▶ _WHAT THE TASK ASKS_: Print the data below exactly as it stands, and keep the pictures out.

▶ _EXERCISE DATA_:
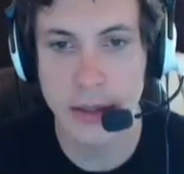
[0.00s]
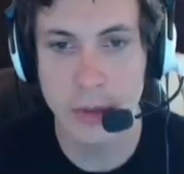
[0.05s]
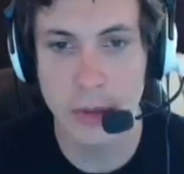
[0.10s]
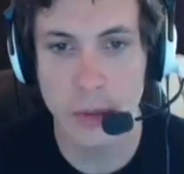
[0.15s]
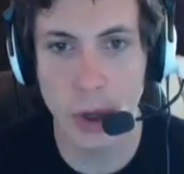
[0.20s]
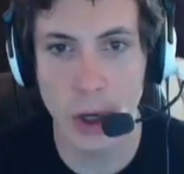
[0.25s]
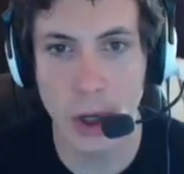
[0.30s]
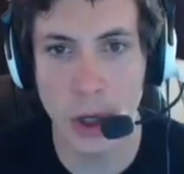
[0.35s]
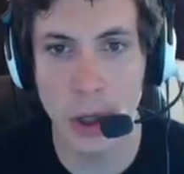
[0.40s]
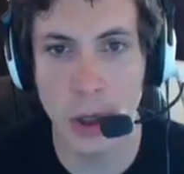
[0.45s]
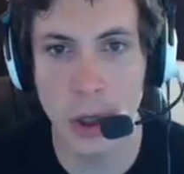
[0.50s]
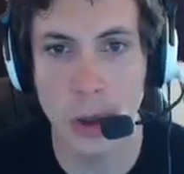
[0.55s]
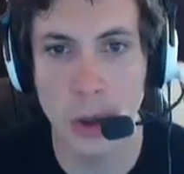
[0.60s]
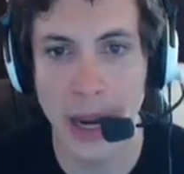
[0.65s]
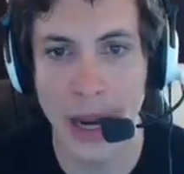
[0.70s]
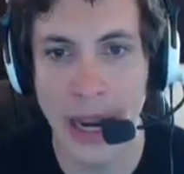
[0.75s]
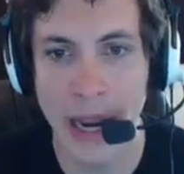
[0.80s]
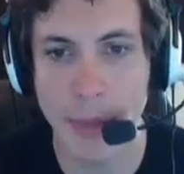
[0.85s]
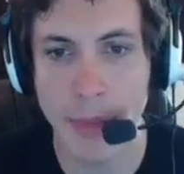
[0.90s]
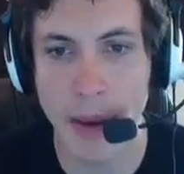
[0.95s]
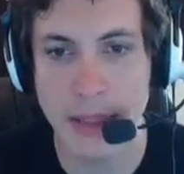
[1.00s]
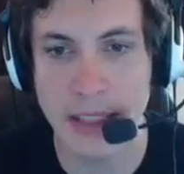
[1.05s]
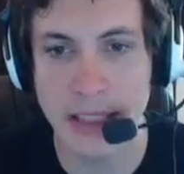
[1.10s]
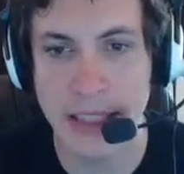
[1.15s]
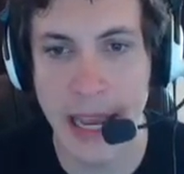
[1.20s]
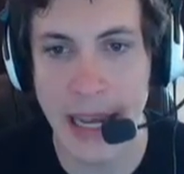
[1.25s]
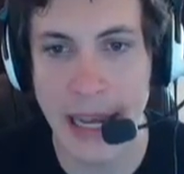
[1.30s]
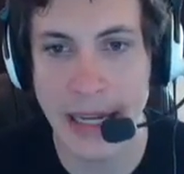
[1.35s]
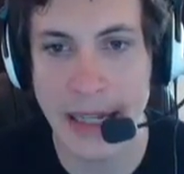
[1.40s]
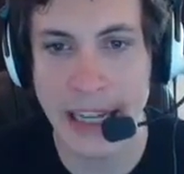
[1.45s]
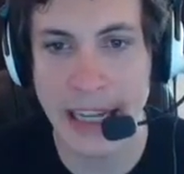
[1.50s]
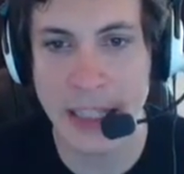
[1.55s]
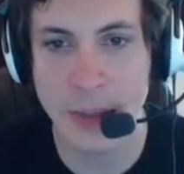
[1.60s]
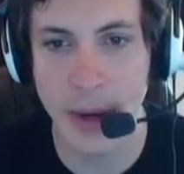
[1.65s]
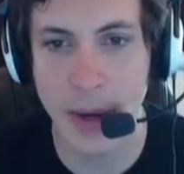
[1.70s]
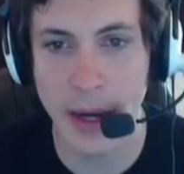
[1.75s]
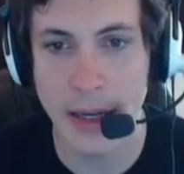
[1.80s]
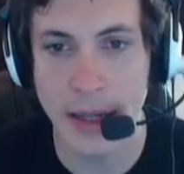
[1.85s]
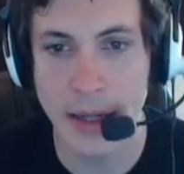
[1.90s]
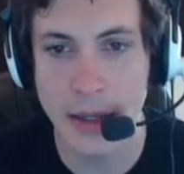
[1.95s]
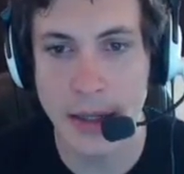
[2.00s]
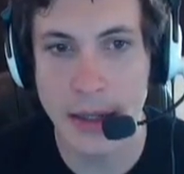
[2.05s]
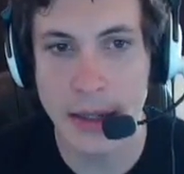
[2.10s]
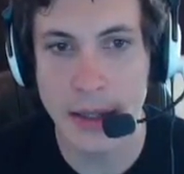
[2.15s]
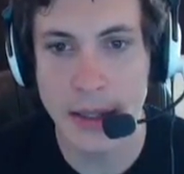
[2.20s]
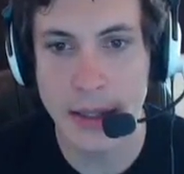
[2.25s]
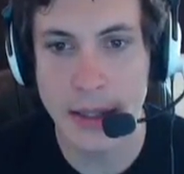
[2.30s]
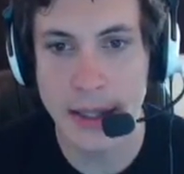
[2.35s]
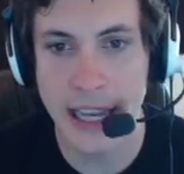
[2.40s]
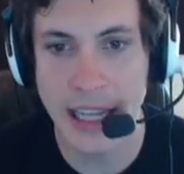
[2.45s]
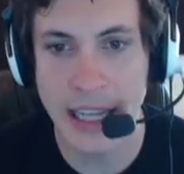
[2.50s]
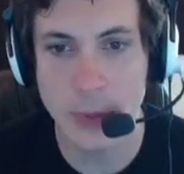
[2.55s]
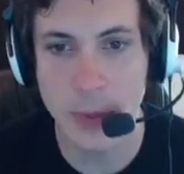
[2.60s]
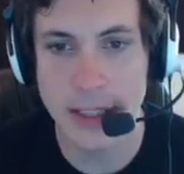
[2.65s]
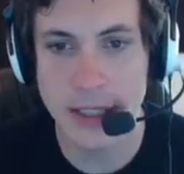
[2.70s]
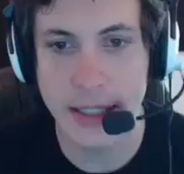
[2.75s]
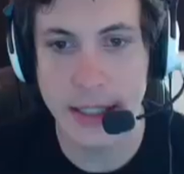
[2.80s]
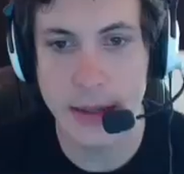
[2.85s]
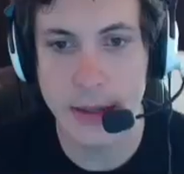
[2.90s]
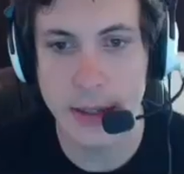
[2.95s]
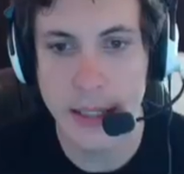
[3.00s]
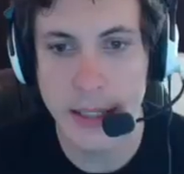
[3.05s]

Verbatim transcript: Whoa. Hey, baby snake. Guess what? Guess what, dude?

▶ _RESULT OF THIS TASK_:
[0.00s]
[0.05s]
[0.10s]
[0.15s]
[0.20s]
[0.25s]
[0.30s]
[0.35s]
[0.40s]
[0.45s]
[0.50s]
[0.55s]
[0.60s]
[0.65s]
[0.70s]
[0.75s]
[0.80s]
[0.85s]
[0.90s]
[0.95s]
[1.00s]
[1.05s]
[1.10s]
[1.15s]
[1.20s]
[1.25s]
[1.30s]
[1.35s]
[1.40s]
[1.45s]
[1.50s]
[1.55s]
[1.60s]
[1.65s]
[1.70s]
[1.75s]
[1.80s]
[1.85s]
[1.90s]
[1.95s]
[2.00s]
[2.05s]
[2.10s]
[2.15s]
[2.20s]
[2.25s]
[2.30s]
[2.35s]
[2.40s]
[2.45s]
[2.50s]
[2.55s]
[2.60s]
[2.65s]
[2.70s]
[2.75s]
[2.80s]
[2.85s]
[2.90s]
[2.95s]
[3.00s]
[3.05s]

Verbatim transcript: Whoa. Hey, baby snake. Guess what? Guess what, dude?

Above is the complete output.